The only investors who appeared to be unimpressed by the state of affairs were Lilly’s, who also had in their decision-making matrix this morning the first FDA approval for the cancer antibody Cyramza (ramucirumab). UBS analyst Marc Goodman wrote today that the $5.4bn acquisition of the Novartis animal health unit looked expensive compared Pfizer's with Zoetis spinoff. Lilly shares were down 1% at $60.46 in mid-morning trading.
Neither Glaxo nor Novartis expects antitrust issues because the overlap between the companies is minimal. Novartis will need to find a separate buyer for its influenza vaccine business since Glaxo has its own, but Novartis's chief executive, Joe Jimenez, told investors that he was confident one would emerge; the unit is loss-making, but only because the group has been investing in R&D.
In pulling off its side of the respective deals, Novartis has managed to eliminate nearly all of its non-core businesses, with the exception of flu vaccines and the 37% of the consumer health business that it will retain. The core units – pharma, the Alcon eyecare group and Sandoz generics subsidiary – have more global scale and can promise better growth.
What Glaxo gets for its $5.3bn payout and potential for $1.8bn in milestones to bring on board the Novartis vaccines business is, importantly, Bexsero. At $631m in forecast sales in 2018, the meningitis B preventive does not figure as one of Novartis’s top 10 drugs, yet analysts see it as the third-biggest growth driver in the vaccines space after Pfizer’s Prevnar 13 and Sanofi’s PENTAct-HIB, according to EvaluatePharma data.
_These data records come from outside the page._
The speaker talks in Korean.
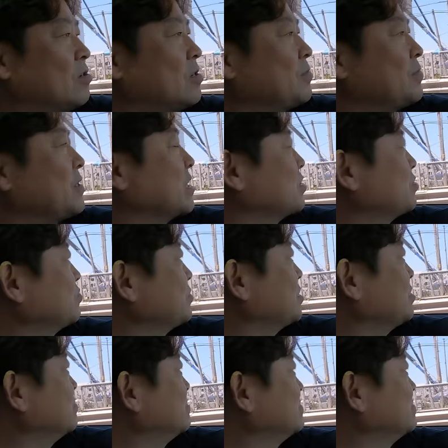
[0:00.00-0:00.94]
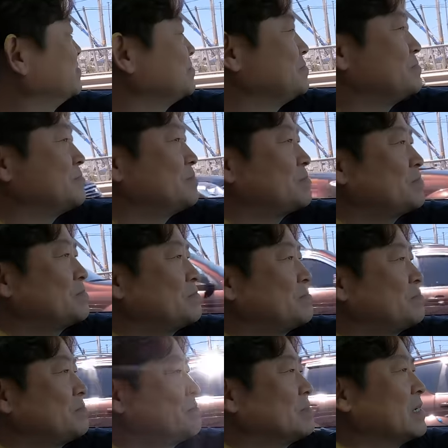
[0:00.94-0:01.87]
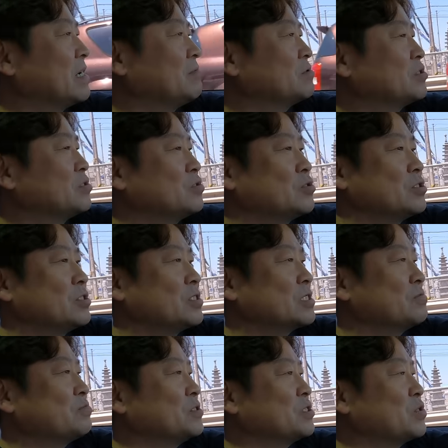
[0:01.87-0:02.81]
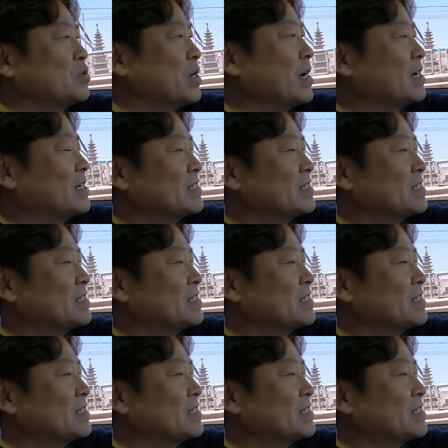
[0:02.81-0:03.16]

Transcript: 어렵다 정비업 아무튼 오늘은 기분이 좋아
It would be added to Glaxo’s portfolio of paediatric, hepatitis, influenza and pneumococcal vaccines that include Pediarix, forecast to be the fourth-biggest seller in the space in 2018 at $1.7bn. The acquisition should help secure Glaxo’s position at or near the top of the vaccine sales rankings (How the oncology and vaccines spaces will look after pharma’s game of musical chairs, April 22, 2014).
Kiss it goodbye
It is more surprising that Glaxo chose to eliminate its marketed oncology division following the coup last year of approvals for the melanoma drugs Tafinlar and Mekinist, the latter becoming the first MEK inhibitor to be launched. As Mr Witty points out, however, oncology represents just 4% of Glaxo’s sales, and perhaps would perform better in the hands of a company like Novartis that is near the top of the table in cancer care.
Novartis will pay $14.5bn, with another $1.5bn milestone due should the Combi-d trial, which pits Mekinist and Tafinlar together against Tafinlar monotherapy in melanoma, prove successful. In that event, the trial would help validate Mekinist’s value, because its single-agent use is limited by toxicity and lower efficacy compared with Tafinlar.
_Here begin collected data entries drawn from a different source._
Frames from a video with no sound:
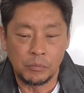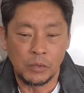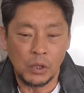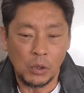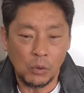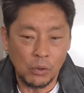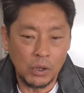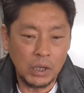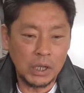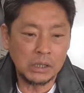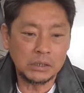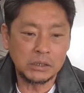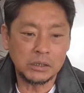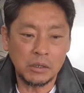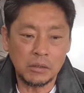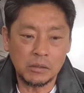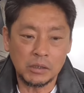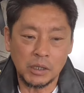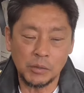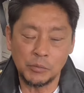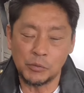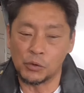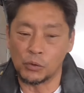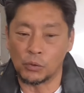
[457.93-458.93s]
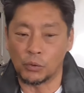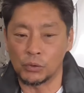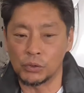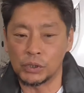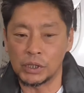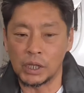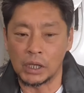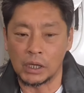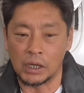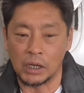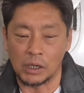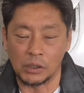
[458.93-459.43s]
で俺が触っても怒ん
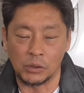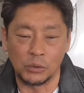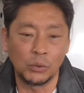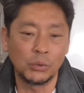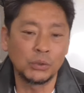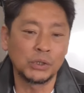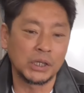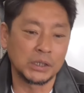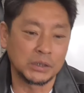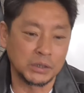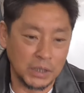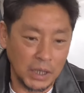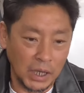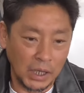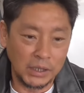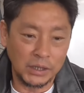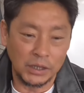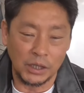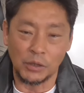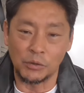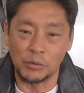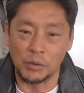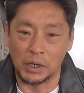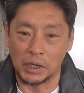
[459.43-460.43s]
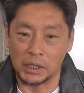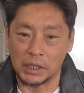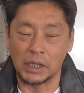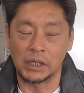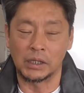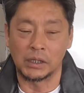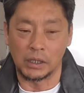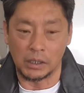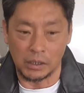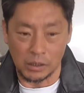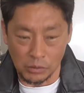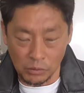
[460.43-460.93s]
ないから「どうですか?」って言われた
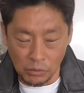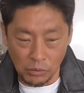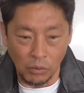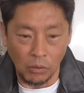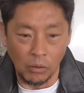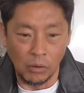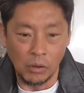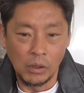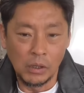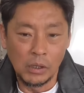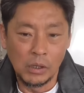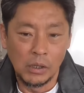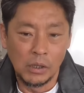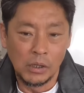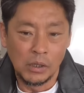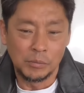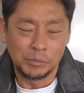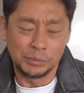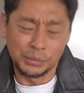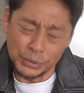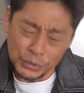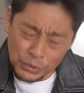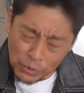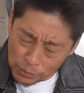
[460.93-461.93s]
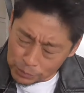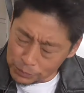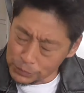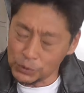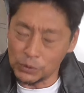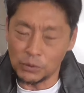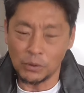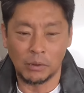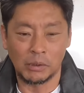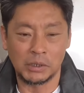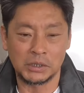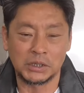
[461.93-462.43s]
んだけど「ぷよぷ
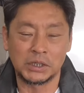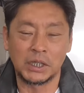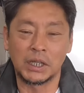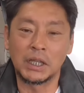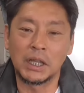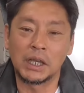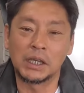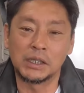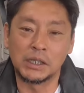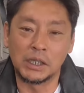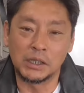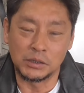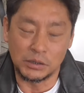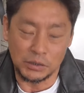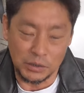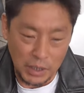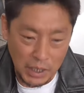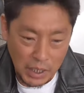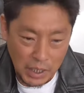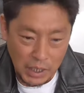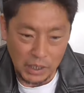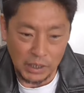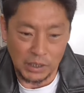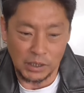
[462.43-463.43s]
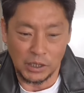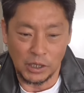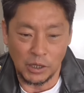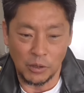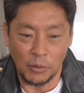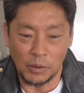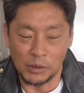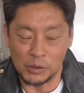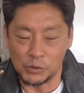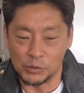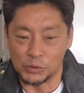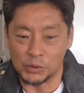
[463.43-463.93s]
よはしてないですね」って
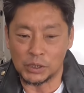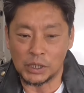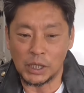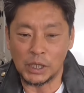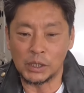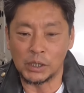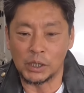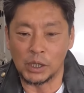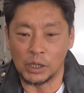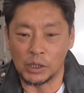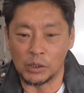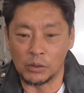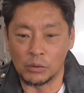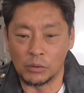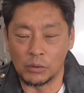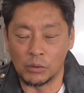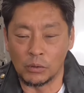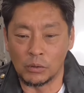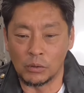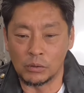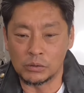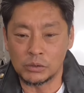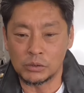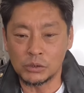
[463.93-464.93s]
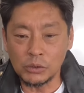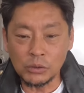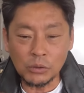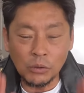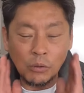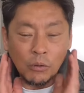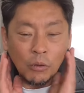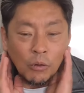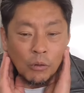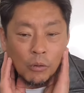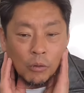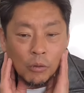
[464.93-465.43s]
は言ったんだけどちょっ
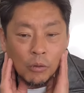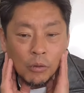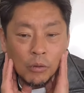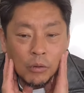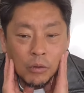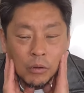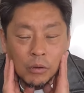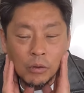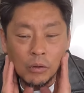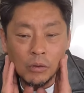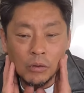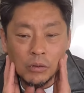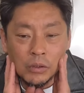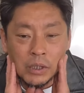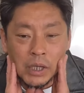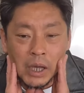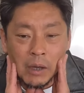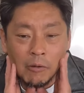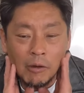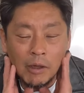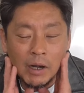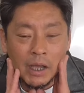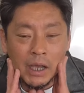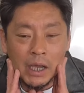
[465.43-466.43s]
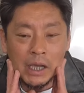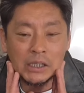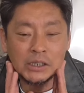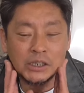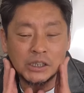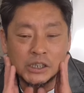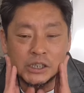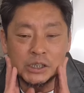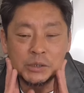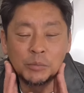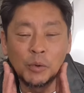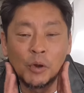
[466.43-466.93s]
とこう柔らかい脂
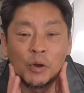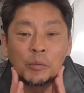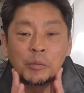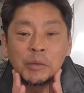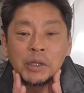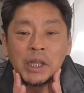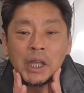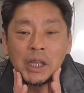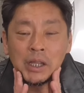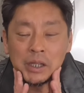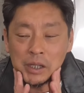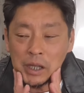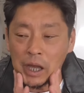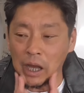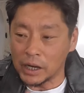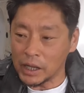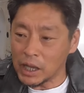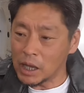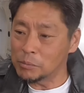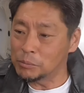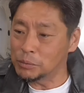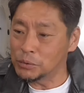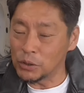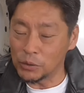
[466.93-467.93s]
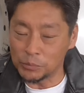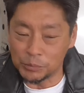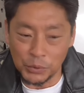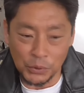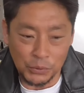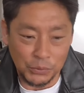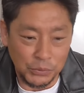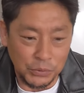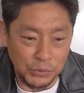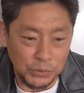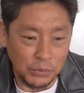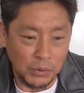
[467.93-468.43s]
肪みたいなあれがぷよぷ
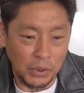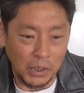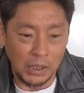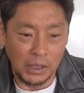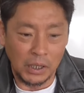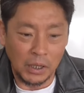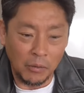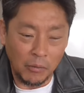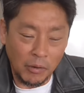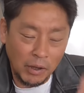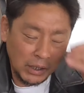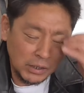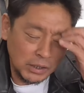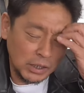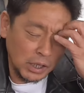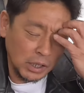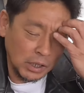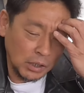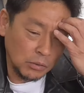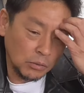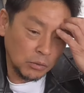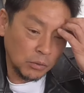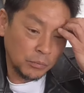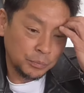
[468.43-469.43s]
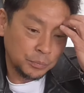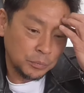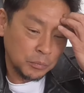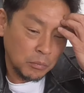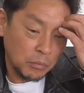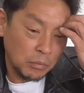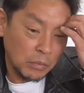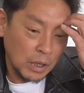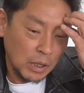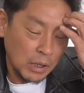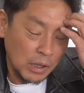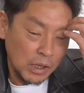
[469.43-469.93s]
よっていうのかな分かんないけど
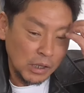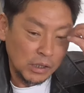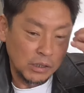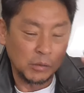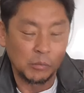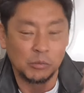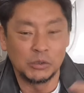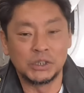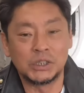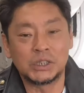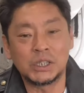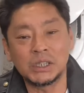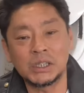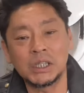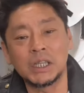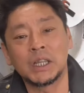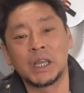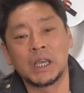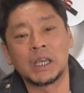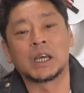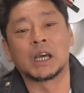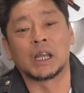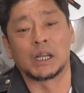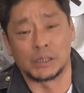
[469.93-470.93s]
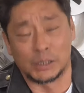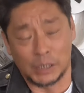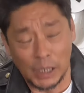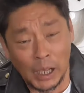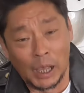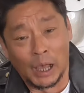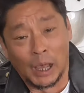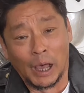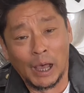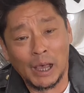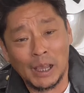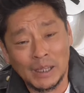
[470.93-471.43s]
でも医者じゃないから
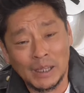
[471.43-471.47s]
さ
Glaxo is, however, retaining its cancer R&D capacity, but as part of the transaction will give Novartis “preferred” partnership position in any successful compound.
The third leg to the Novartis-Glaxo transaction spree was the consumer merger. As a combined unit, its sales will still not quite threaten the undisputed king of this space, Johnson & Johnson, but it would solidify second place. It would not take much for the combined group to vault over J&J – with M&A talk surrounding another UK group, Reckitt Benckiser, for example, another $5.2bn in forecast 2018 consumer health sales might be there for the taking.
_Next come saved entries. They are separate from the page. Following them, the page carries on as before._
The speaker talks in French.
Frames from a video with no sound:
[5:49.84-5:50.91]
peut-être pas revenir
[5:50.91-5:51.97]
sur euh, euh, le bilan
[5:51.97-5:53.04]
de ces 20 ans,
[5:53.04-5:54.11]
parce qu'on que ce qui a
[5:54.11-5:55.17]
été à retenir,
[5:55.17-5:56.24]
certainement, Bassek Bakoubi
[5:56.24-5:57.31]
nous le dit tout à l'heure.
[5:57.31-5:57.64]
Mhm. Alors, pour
Big pharma emerged from the patent cliff under different pressures than it had going in – on the input side skyrocketing acquisition prices as biotech valuations have boomed, and on the output side pressure to keep pharma prices down. With choice limited, the next best option is to rationalise the assets they own. There might not be another deal of this scale, but expect targeted divestitures to continue.